What you have to do: For the entries that follow, retype exactly the lines from the one containing "Silent video, 20 frames per second." to the one containing "Transcript: This person isn't speaking.", inclusive, and only those. Images stay out of the copy.

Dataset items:
• • • •
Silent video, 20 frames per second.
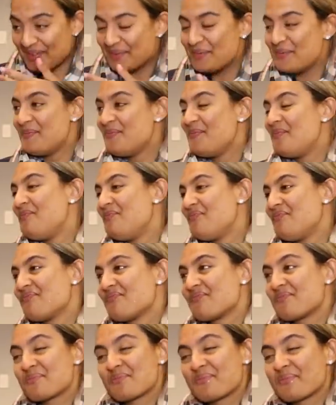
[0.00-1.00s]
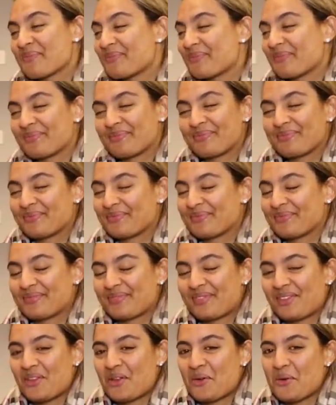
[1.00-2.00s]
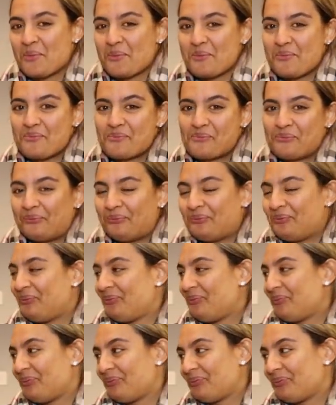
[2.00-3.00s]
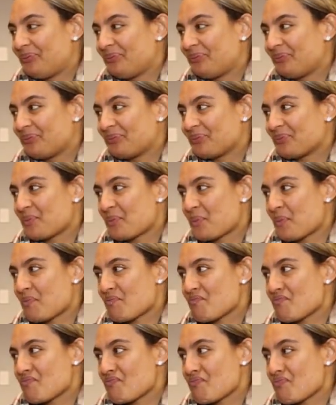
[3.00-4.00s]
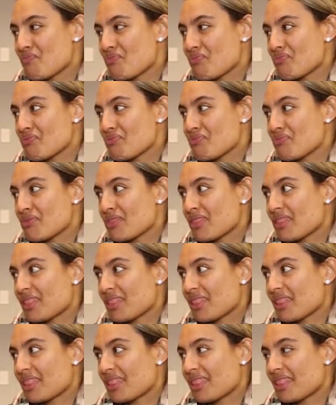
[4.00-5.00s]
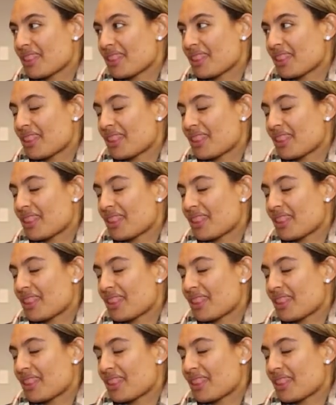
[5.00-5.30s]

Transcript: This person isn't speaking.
• • • •
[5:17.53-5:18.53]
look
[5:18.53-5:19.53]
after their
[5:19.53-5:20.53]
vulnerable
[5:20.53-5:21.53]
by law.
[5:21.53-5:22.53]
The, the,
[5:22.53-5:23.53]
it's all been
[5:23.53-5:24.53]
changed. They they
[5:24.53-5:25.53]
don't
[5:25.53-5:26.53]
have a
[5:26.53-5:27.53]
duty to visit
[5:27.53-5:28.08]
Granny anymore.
• • • •
Solution to the exercise:
Silent video, 20 frames per second.
[0.00-1.00s]
[1.00-2.00s]
[2.00-3.00s]
[3.00-4.00s]
[4.00-5.00s]
[5.00-5.30s]

Transcript: This person isn't speaking.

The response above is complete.